Steven Stucky, in his piece Partita-Pastorale, creates a musical composition that is rhapsodic, with its varying pace that seems like it is trying to find itself. The expression of the music is a bit sporadic, yet passionate. Some parts of the composition leave the listener feeling like there is no direction to the sound, yet the instruments find themselves with catchy melodies that sound similar to many of Bach’s compositions.
Partita-Pastorale begins with string instruments and a piano that sound much like the beginning of life or the start of something new. The piece could easily be set to a time-lapse video of a flower opening its peddles to feel the heat of the sun, or to an infant deer standing on its feet for the first time. And then the instruments seem to find themselves and they create a distinct melody that catches the listeners’ attention.
Just when that attention is caught, the flute section arrives with a tone that resembles the sound of a bird welcoming its newly hatched young after the end of a long winter. All the time, the string section continues at the same pace and creates a backdrop of intensity to a calm situation, as if there is a predator ready to pounce on the newly hatched. As the music continues, it spreads, until it’s like a complete forest that is coming alive in spring.
But then the pace picks up as a solo in the brass section takes over for several seconds until the strings pick up the intensity even more with a buzzing quality, as if a swarm of bees have invaded the forest. Then the piano chimes in and it is a sort of tangle between the peaceful flute and piano, and the intense, fast-paced strings section. But then it comes to an abrupt stop with a low note on the piano and all that is left is the high pitch of a violin.
The tone then changes, as the piano arrives with high notes and it is then evident that this mystery may never unravel, but the curiosity is still paramount in this struggle among instruments.
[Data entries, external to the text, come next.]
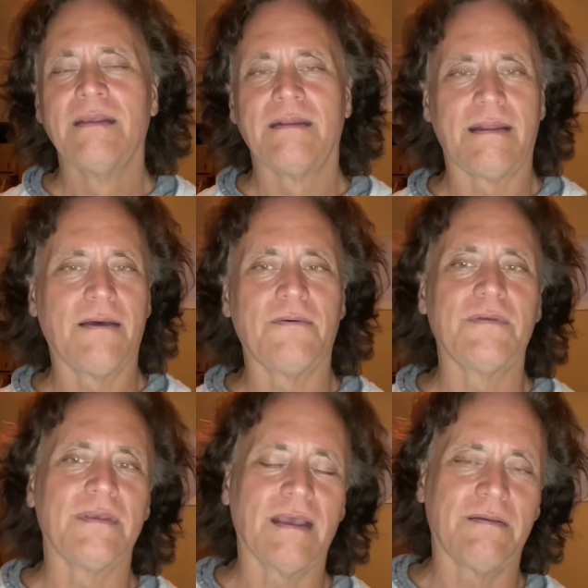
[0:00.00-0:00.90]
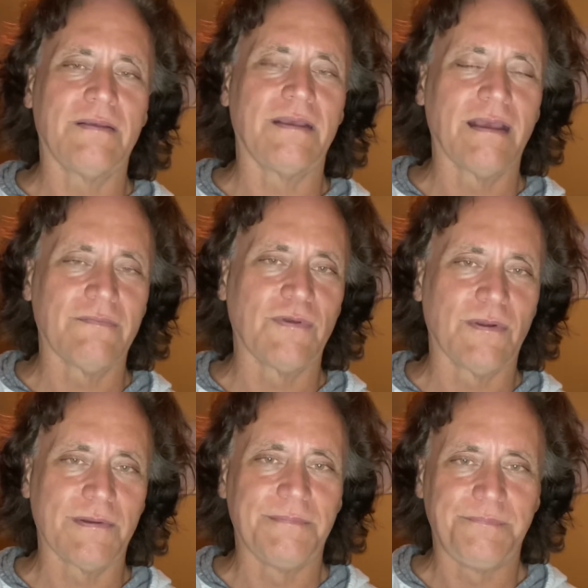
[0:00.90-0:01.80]
Now you have
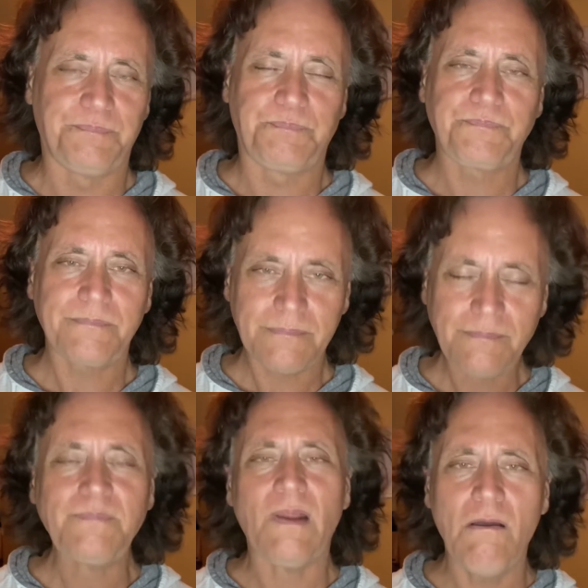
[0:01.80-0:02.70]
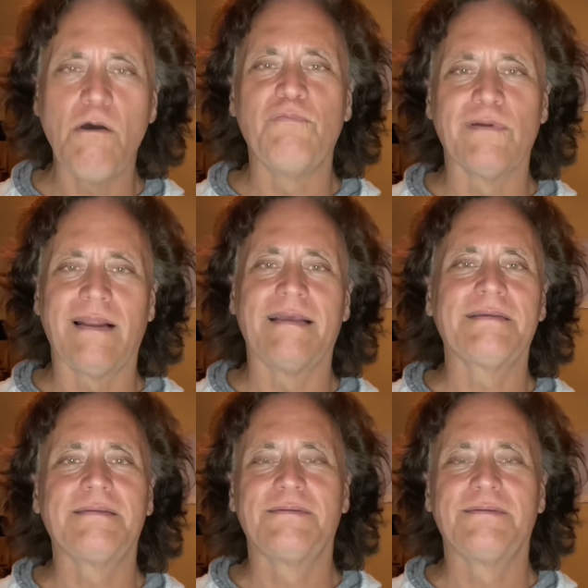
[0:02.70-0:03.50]
your overlay,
This struggle helps create the illusion that this is an improvisation, which keeps honest with the definition of the piece being a rhapsody.
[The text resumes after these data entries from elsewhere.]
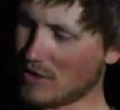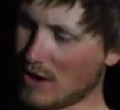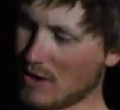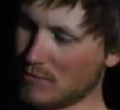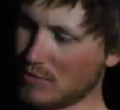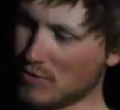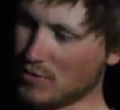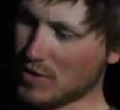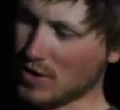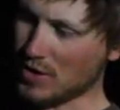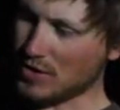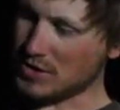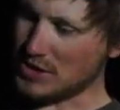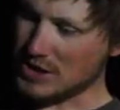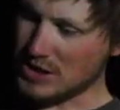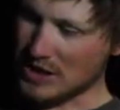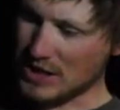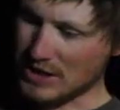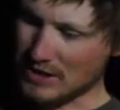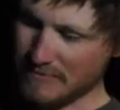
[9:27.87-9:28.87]
Abu
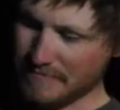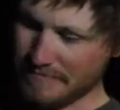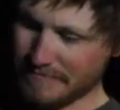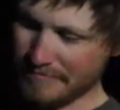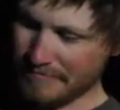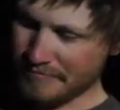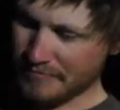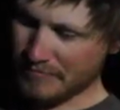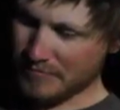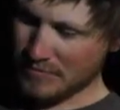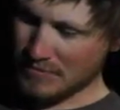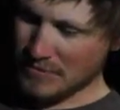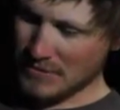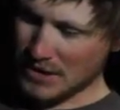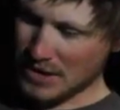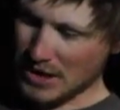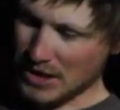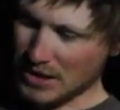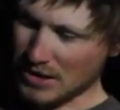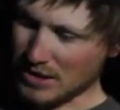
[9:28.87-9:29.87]
Garcia.
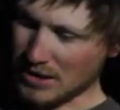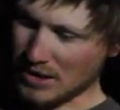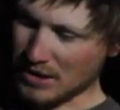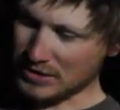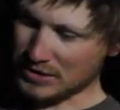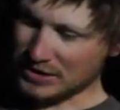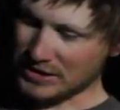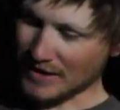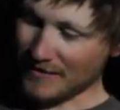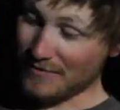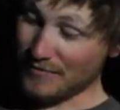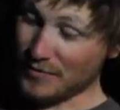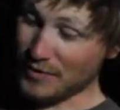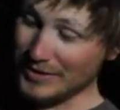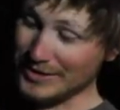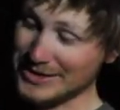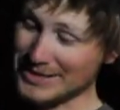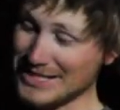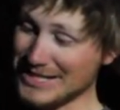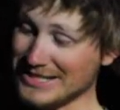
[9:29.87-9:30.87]
It's a seven
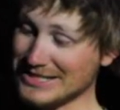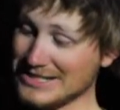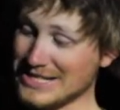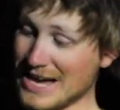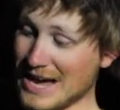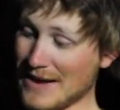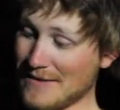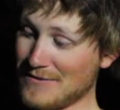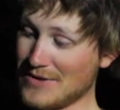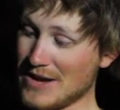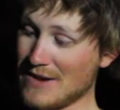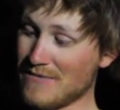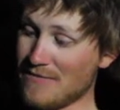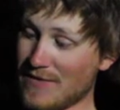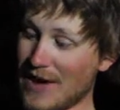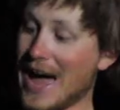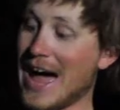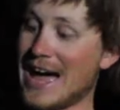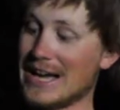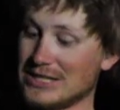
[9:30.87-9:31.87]
foot six heavy
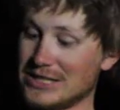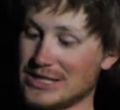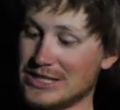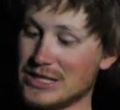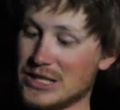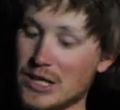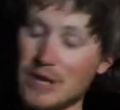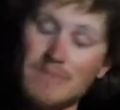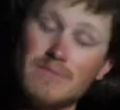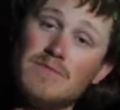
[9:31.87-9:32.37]
fast,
The accelerando that is defined with the string instruments blends beautifully with the adagio of the brass and piano sections, as the music goes through hills and valleys throughout the composition. The deceptive cadence is very much a part of this rhapsody and most songs under this style demand an unpredictable melody. Whether it is the brass or string section, there is a certain drone throughout the piece, often with high-pitched notes. The adventure continues through this piece as the chord progressions seem to find themselves until they are deterred once more by the deceptive cadence.
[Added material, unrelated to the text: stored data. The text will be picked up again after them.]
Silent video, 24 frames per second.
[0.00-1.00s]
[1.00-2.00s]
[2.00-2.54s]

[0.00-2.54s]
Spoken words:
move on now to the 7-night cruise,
The dynamics between loud and silent, of pleasant and scary continue to dance with each other, as if a lion is dancing with a dove. And as the melodies begin to find themselves in a relaxing tone, the listener is unable to relax themself because of the anticipation about what is to come next. By halfway through the composition, Stucky has convinced the listener that he can’t be trusted, that the sweet renaissance melodies are surely to take a turn into the dark and quick tempered.
Throughout the piece, the modulation that Stucky utilizes allows him to stay in the rhapsody theme. It is through tools like this that he utilizes, which allows him to stick to the style. While the style would at first seem to limit the composer quite a bit, it allows him the freedom to try quick melodies without having to commit to them throughout the composition. On the other side, it puts pressure on the composer to write more than several melodies that catch the listeners’ ear.
As the music continues, it appears as though it is about to die out, but there is a glimmer of life left as it picks up again around the sixth minute, as if the music is depicting the French renaissance in one last hurrah. To close, Stucky elongates notes, as if to say life is not over at the end, and that there is continued existence after the lights go out.
The journey that this seven minute and 20 second piece sets out is full of adventure and could make the ideal backdrop to many Steven Spielberg’s classic movies, whether it is Jurassic Park or E.T. The music has so much personality that it can tell the audience about a character, even with just a few melodies of each accessible beat.
Music can generate a different reaction, depending on which person is listening. Those who are angry would likely enjoy music that propagates hate, while people who are curious would enjoy a composition such as Partita-Pastorale. The affect music has on a person often can’t be anticipated. The reaction of the person is generally unintentional. Music brings out a physical response, whether the reaction is in disgust or whether it is in approval. The true test of whether a song appeals to a person is whether it makes the hairs on the back of their neck stand up or if it sends a jolt through the person’s body. Partita-Pastorale is a composition worthy of inciting such a jolt.